Труды Института системного программирования РАН (Oct 2018)
Implementation of Loop Pipelining and Assignment Inlining in the C-to-HDL Translator
Abstract
Implementing algorithms for field-programmable gate arrays using a hardware description language is a complex task. Therefore, it would be useful to have a tool that can efficiently translate an algorithm from a high-level language to a hardware description language. In this paper we consider the C-to-HDL which can translate C functions into Verilog modules, the translation process, and two important optimizations implemented on hardware description level: assignment inlining and loop pipelining. The basic structure and ABI interface of C-to-HDL follows that of the C-to-Verilog translator which inspired us for creating our tool.
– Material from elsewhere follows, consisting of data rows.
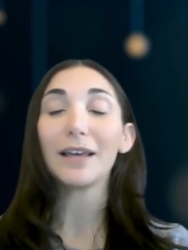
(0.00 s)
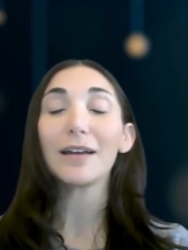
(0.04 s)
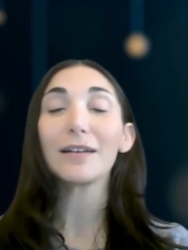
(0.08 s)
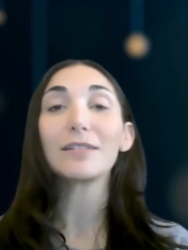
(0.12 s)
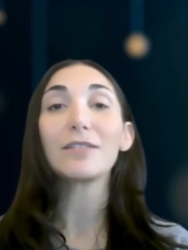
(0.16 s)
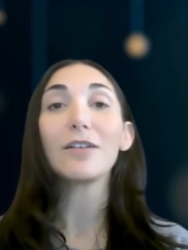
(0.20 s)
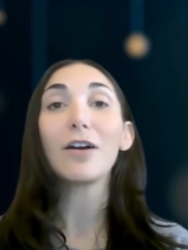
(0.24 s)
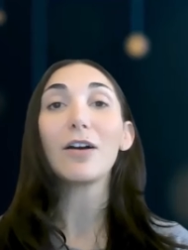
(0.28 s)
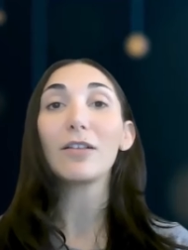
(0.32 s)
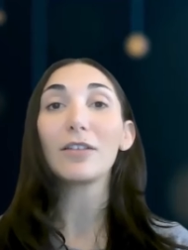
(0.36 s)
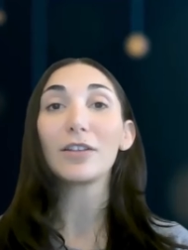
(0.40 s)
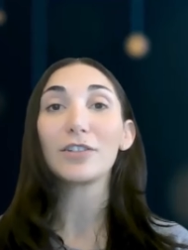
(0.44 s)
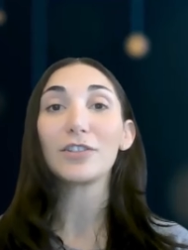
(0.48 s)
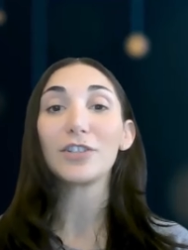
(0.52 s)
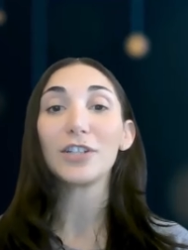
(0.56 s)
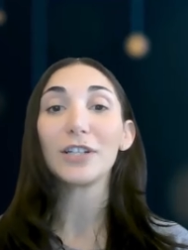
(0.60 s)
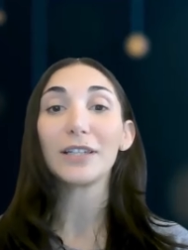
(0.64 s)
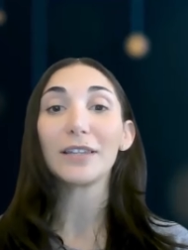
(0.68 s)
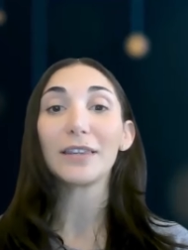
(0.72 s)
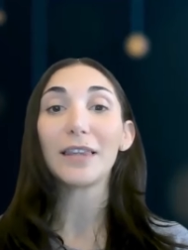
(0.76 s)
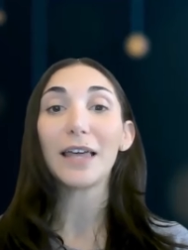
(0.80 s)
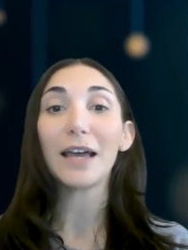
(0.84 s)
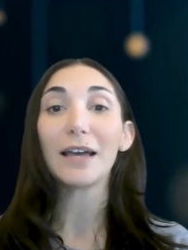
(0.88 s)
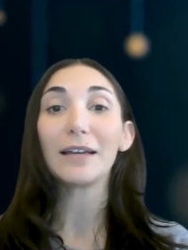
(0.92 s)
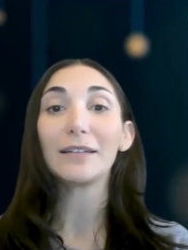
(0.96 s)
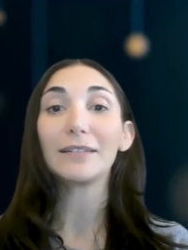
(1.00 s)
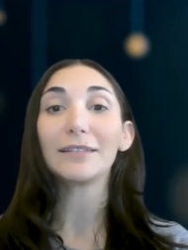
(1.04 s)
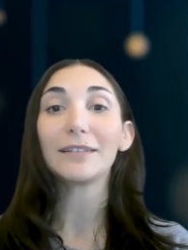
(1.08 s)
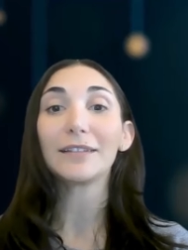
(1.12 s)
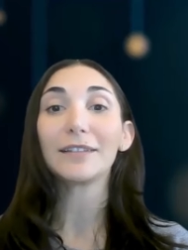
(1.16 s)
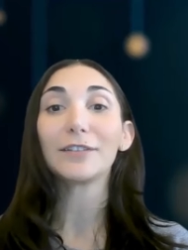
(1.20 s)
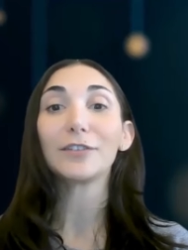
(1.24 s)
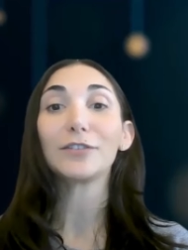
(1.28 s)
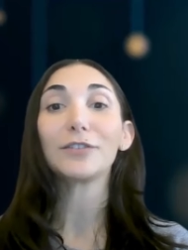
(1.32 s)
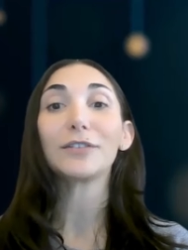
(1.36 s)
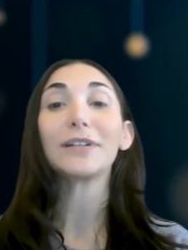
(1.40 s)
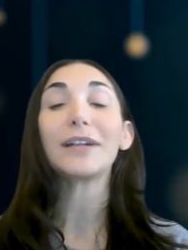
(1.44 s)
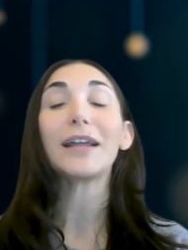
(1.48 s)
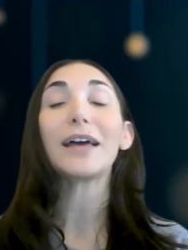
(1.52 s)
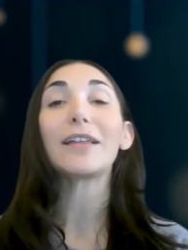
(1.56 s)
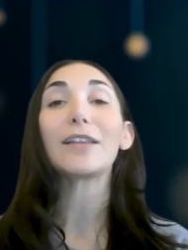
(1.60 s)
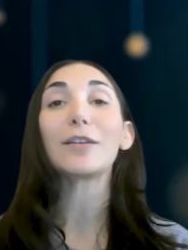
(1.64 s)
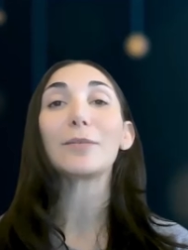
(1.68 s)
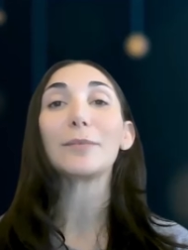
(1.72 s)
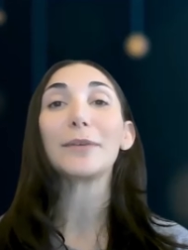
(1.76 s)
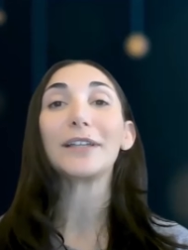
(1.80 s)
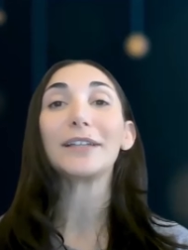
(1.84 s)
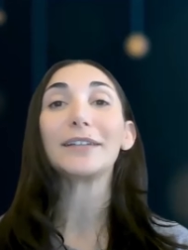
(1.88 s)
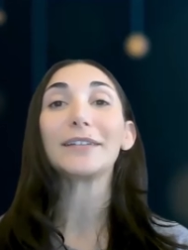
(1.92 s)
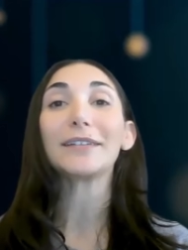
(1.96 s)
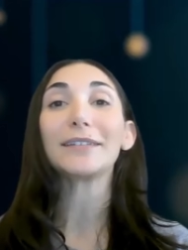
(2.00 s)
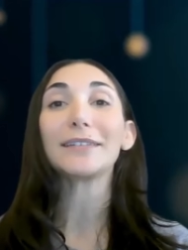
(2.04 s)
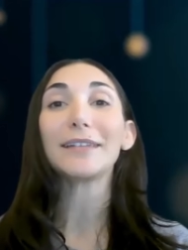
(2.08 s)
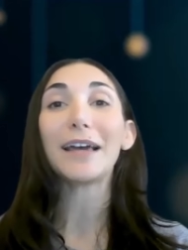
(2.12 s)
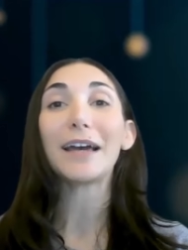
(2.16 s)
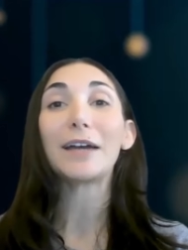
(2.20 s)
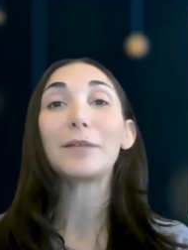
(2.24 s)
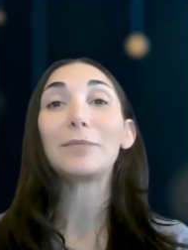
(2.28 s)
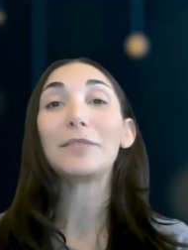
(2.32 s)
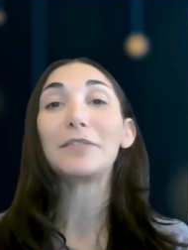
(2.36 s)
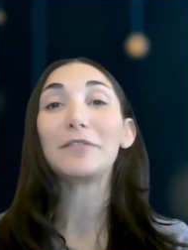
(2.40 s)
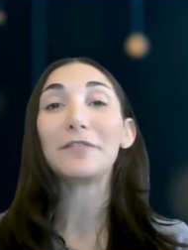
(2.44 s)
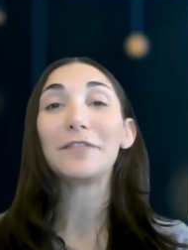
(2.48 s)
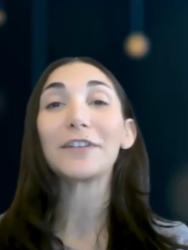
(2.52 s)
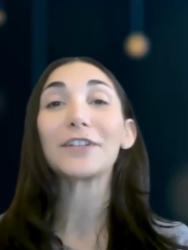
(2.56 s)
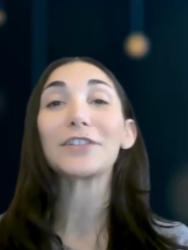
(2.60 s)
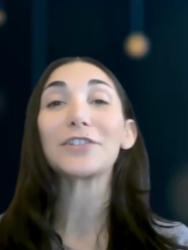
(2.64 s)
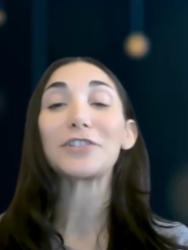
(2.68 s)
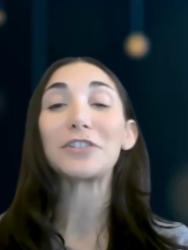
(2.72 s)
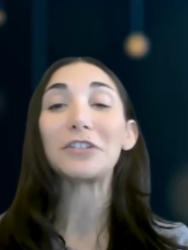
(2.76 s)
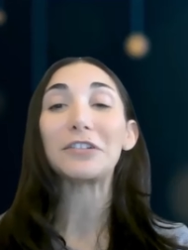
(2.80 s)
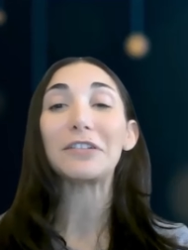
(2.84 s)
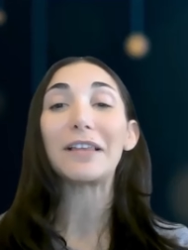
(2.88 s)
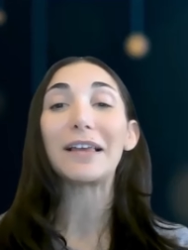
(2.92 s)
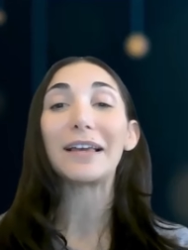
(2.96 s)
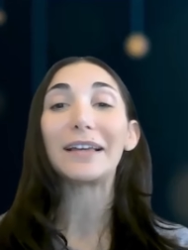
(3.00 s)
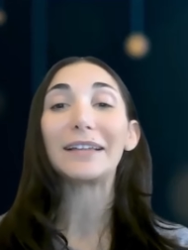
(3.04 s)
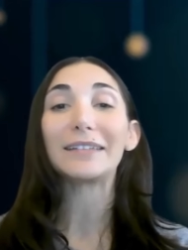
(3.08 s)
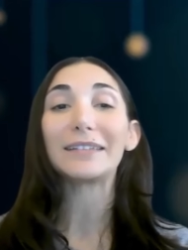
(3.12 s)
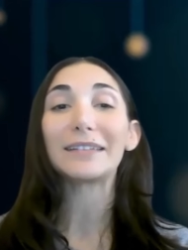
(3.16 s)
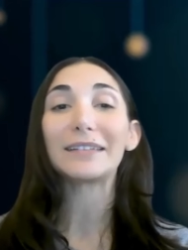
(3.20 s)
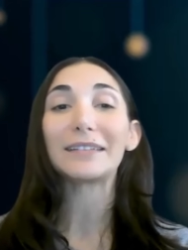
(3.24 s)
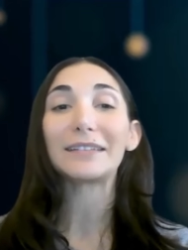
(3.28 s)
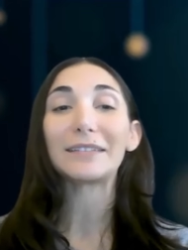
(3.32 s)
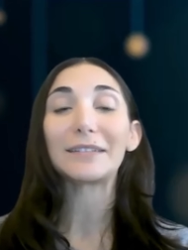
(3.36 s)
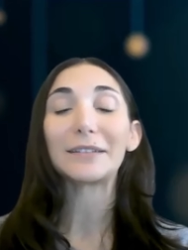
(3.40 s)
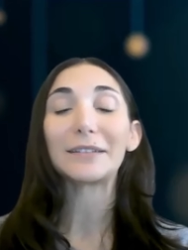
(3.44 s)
acknowledging that certain elements had been fictionalized.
We also use LLVM infrastructure for translating LLVM bitcode representation into the Verilog code. Simple arithmetic operations are executed within a single cycle, while for complex arithmetic operations and loads/stores from/to memory, first, a set of assignments loading instruction operands, memory address, and memory access mode (read or write) is generated and placed on the first cycle of executing the instructions, and second, the final assignment transferring the operation result to a virtual register is generated.The following optimizations are implemented and greatly improve the execution performance. Instruction scheduling is performed, taking into account that the number of instructions executed in parallel is only limited by the FPGA free chip space; the memory operations have limits given by the number of memory channels and blocks on the FPGA. If possible, assignments of temporary registers are inlined to make the more complex operations, but without producing too long dependence chains and unwanted limiting of the FPGA frequency. Finally, software pipelining following the usual modulo scheduling scheme is also performed with the same resource constraint limit relaxations as described for instruction scheduling.Experimental results demonstrate that these optimizations significantly improve (up to 4x) the performance of generated code.